BTTR Ventures: Back to the Roots

BTTR Ventures (pronounced Better) stands for “back to the roots,” a phrase that encompasses the idea of creating a company that stands for sustainability, progress, and social responsibility. BTTR Ventures aims to turn one of the largest waste streams in the Bay Area, the tons of coffee ground waste generated daily, into a highly-demanded, nutritious, and valuable food product – specialty mushrooms. Along the way, not only do they play to create a healthy food source, but also to provide urban jobs, save thousands of tons of valuable substrate from being dumped into landfills, and donate substantial amounts of cash flow back into the communities from which the coffee ground waste originated. (Note: This project originally won in the Big Ideas “Social Innovation category.)

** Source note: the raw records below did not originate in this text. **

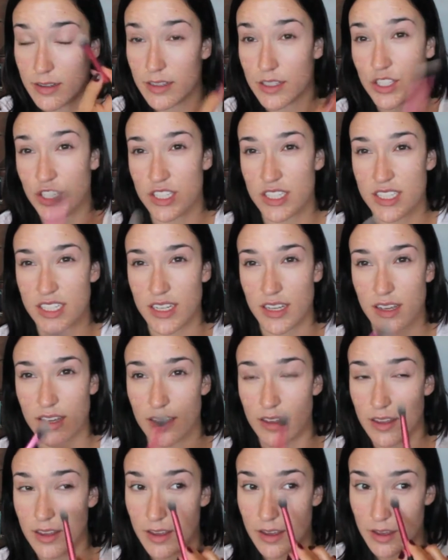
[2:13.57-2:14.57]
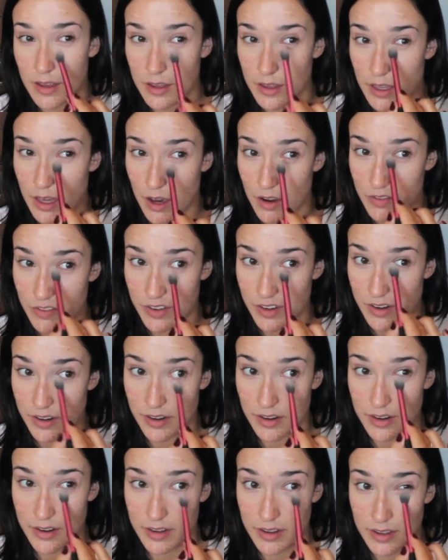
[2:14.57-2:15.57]
just to cover
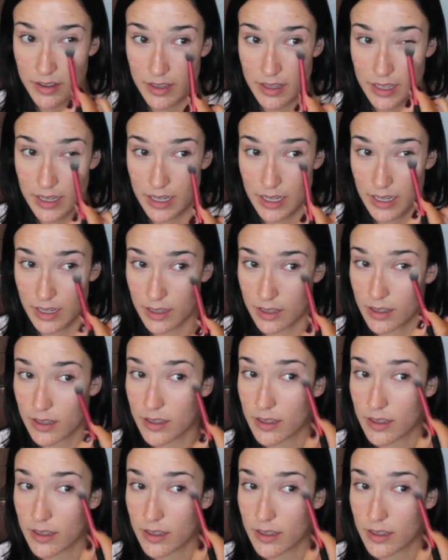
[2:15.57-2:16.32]
any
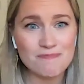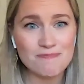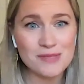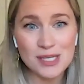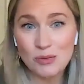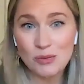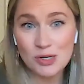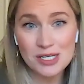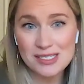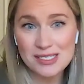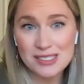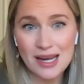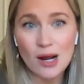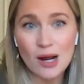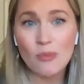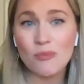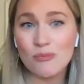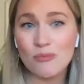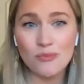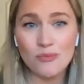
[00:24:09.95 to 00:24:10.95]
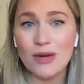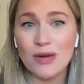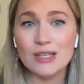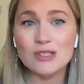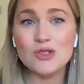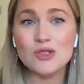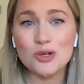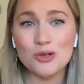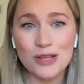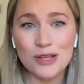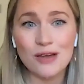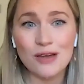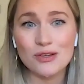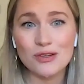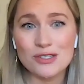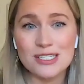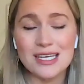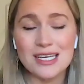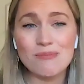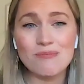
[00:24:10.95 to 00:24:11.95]
someone to set up internally on
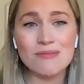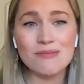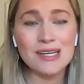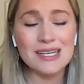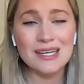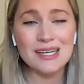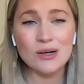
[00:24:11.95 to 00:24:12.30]
their team.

Policy Proposals to Reduce Overharvest From Marine Fisheries

Historically, marine management policies have been unable to ensure sustainable, economically viable fishing practices. These policies have been ineffective in regulating technological advancements in fishing, and flawed policies have contributed towards hastening the use of harmful technologies. As a result, several once-major fishing stocks are overfished or collapsed, resulting in both severe environmental degradation and large economic losses. This paper proposes a series of initiatives to encourage the fishing industry to adopt sustainable fishing practices and provide support to maintain healthy, profitable commercial fish populations.(Note: This project originally won in the Big Ideas “Science, Technology, and Engineering Policy” category.)

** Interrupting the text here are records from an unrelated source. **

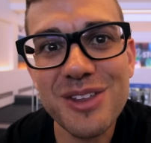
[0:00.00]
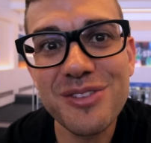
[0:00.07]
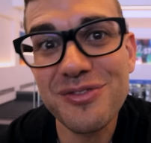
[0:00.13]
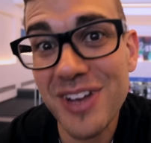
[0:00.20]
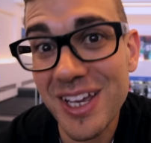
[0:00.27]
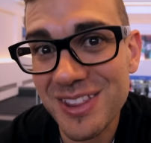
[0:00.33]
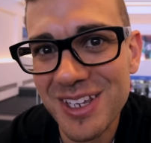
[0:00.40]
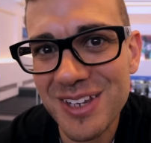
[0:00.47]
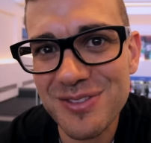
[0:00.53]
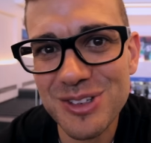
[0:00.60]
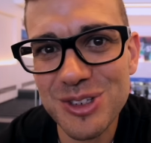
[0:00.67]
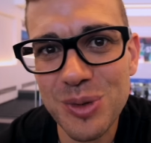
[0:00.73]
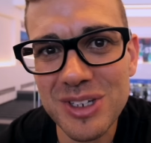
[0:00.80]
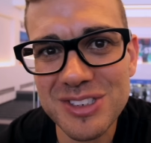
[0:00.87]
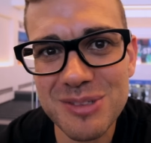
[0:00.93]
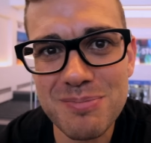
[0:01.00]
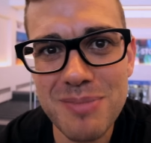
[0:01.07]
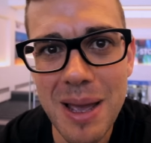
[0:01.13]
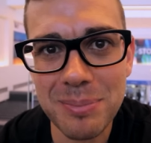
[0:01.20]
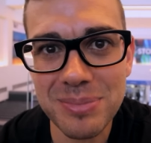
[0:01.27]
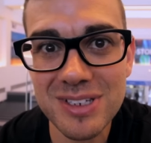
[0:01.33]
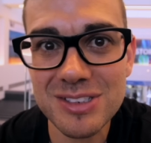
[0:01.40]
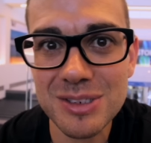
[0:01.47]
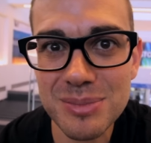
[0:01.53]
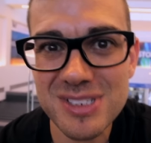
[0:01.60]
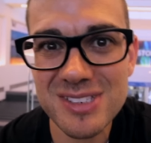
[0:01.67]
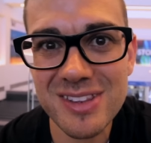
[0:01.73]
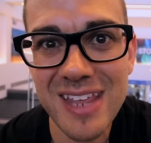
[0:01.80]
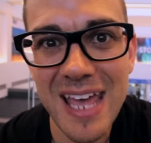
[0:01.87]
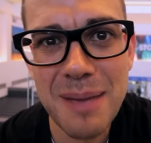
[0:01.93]
The faith given to us in baptism
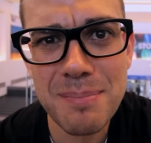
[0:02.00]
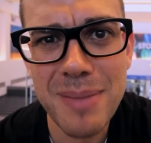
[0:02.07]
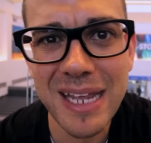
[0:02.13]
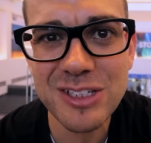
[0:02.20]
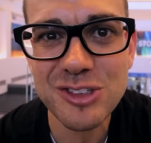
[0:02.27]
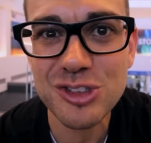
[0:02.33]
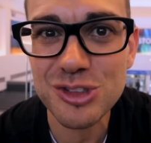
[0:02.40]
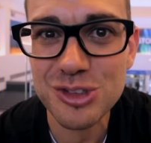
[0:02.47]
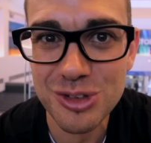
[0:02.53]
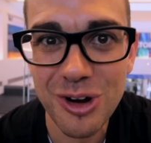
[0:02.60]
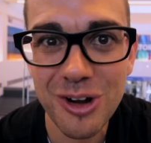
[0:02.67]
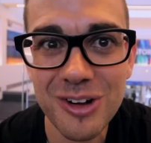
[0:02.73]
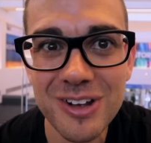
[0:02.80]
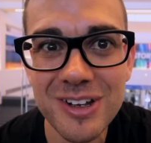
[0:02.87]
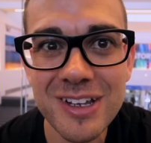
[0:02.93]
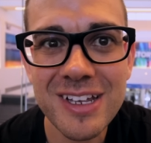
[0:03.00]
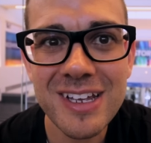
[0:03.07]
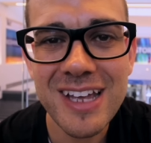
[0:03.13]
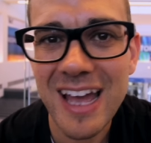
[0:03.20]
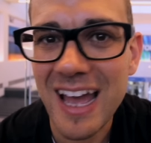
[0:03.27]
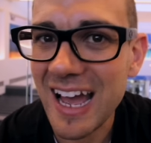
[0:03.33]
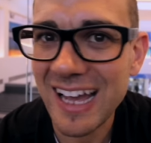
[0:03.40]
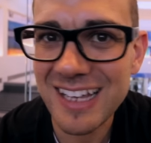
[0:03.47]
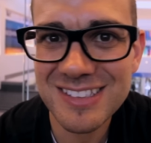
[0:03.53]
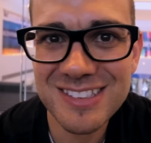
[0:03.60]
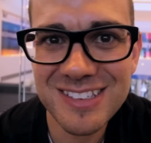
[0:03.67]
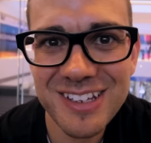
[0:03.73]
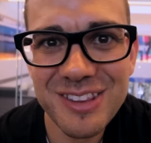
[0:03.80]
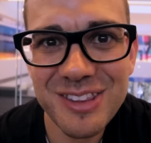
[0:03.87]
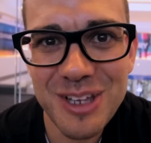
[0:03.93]
is there made strong,
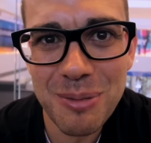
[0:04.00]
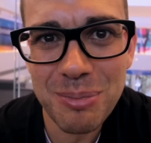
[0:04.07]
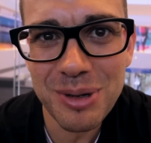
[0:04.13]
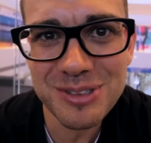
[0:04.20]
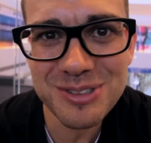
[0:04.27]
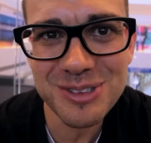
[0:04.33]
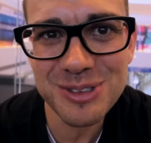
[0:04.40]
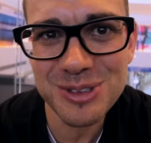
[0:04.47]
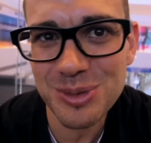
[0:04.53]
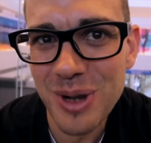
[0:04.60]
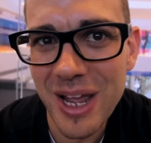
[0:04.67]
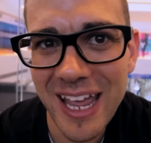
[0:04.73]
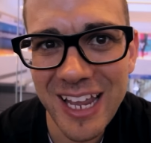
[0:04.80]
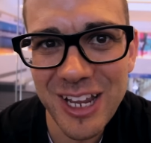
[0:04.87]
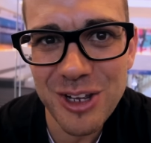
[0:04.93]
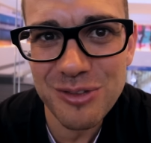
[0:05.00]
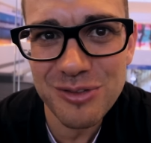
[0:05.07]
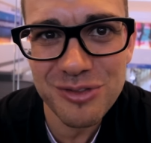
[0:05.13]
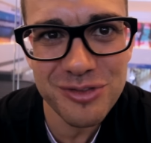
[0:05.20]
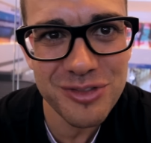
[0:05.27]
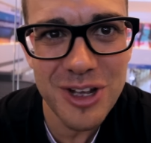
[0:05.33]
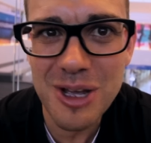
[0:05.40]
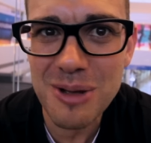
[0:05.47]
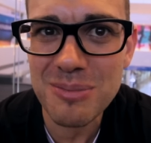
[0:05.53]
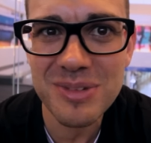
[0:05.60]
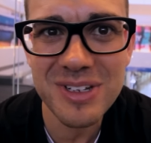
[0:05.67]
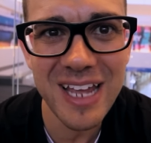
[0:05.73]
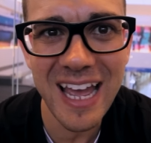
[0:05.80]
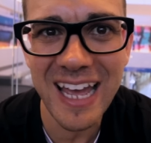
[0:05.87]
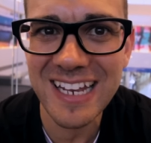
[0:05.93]
as the apostles were
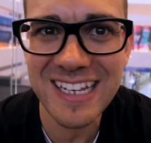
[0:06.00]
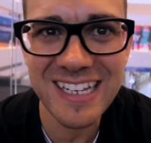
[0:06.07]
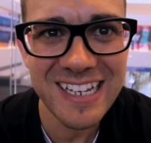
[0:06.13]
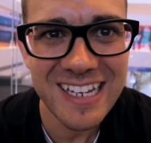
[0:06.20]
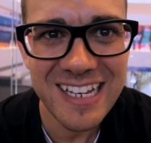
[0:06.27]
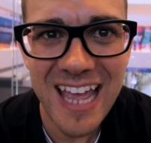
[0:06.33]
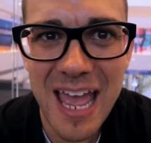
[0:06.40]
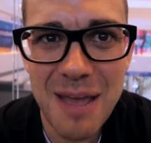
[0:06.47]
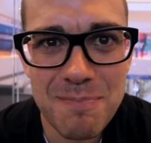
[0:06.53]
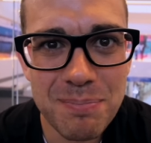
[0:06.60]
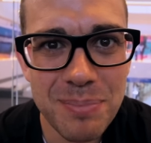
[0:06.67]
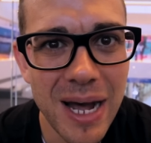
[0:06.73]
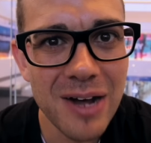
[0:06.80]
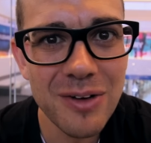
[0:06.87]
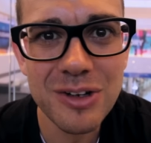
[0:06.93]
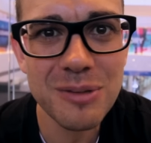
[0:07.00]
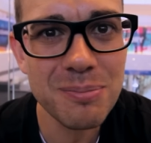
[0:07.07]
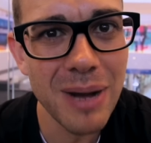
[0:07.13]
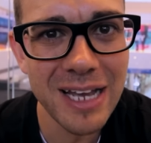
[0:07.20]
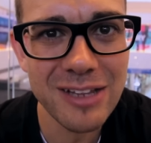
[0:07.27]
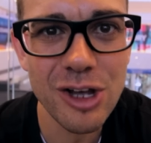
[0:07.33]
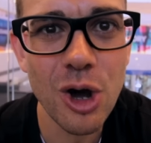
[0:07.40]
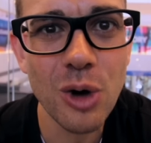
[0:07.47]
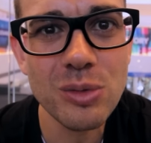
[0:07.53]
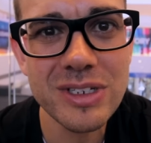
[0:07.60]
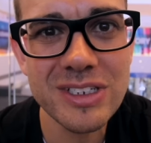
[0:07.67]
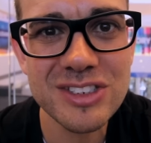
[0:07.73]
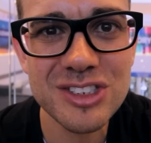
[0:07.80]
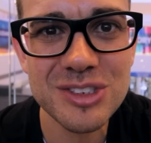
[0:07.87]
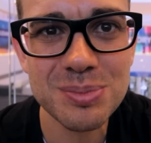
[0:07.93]
confirmed and empowered by the
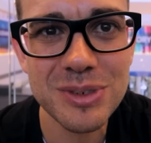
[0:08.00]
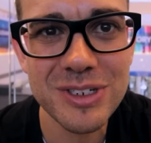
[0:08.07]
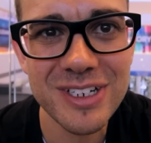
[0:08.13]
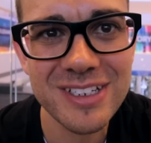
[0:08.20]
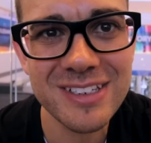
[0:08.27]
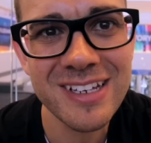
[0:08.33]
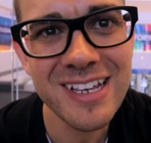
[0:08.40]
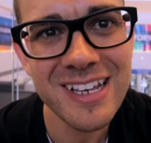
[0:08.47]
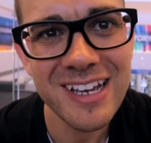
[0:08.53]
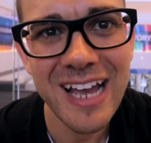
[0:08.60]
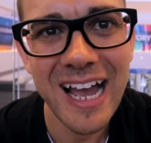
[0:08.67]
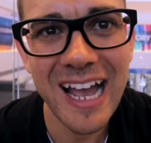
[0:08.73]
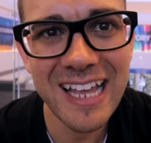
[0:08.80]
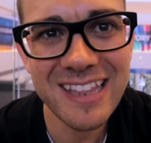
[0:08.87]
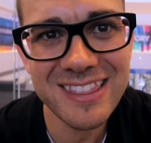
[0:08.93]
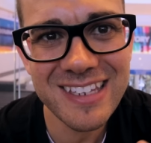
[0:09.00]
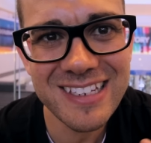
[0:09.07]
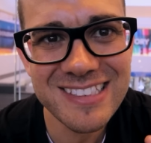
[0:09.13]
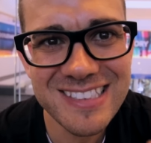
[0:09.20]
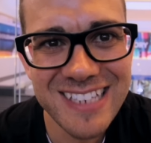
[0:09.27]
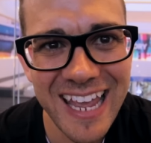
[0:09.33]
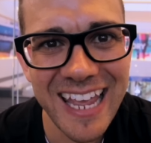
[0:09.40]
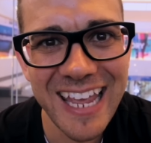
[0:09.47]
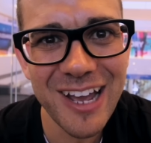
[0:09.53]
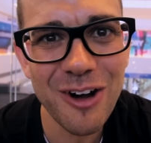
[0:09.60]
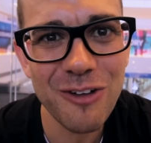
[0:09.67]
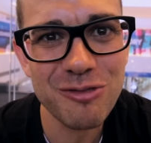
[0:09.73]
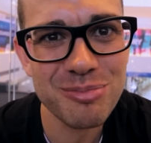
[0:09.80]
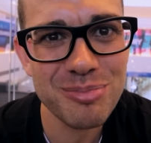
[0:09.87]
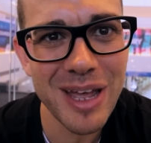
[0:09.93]
Holy Spirit at the day of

Magneto-Optic Technology Hits The Field: A pilot program to implement a new malaria diagnostic device in Southern Benin

Malaria is a disease endemic to regions of South America, Sub-Saharan Africa, and South Asia that continues to do serious humanitarian and economic damage to developing countries. A new diagnostic tool (the MOT device) has recently been invented that would improve access to accurate malaria diagnosis at low costs. To collect information on the best way to bring these devices to the communities that need it, we propose a fact-finding pilot program to provide MOTmalaria diagnosis and treatment centers to 25,000 people in Southern Benin. (Note: This project originally won in the Big Ideas “Science, Technology, and Engineering Policy” category.)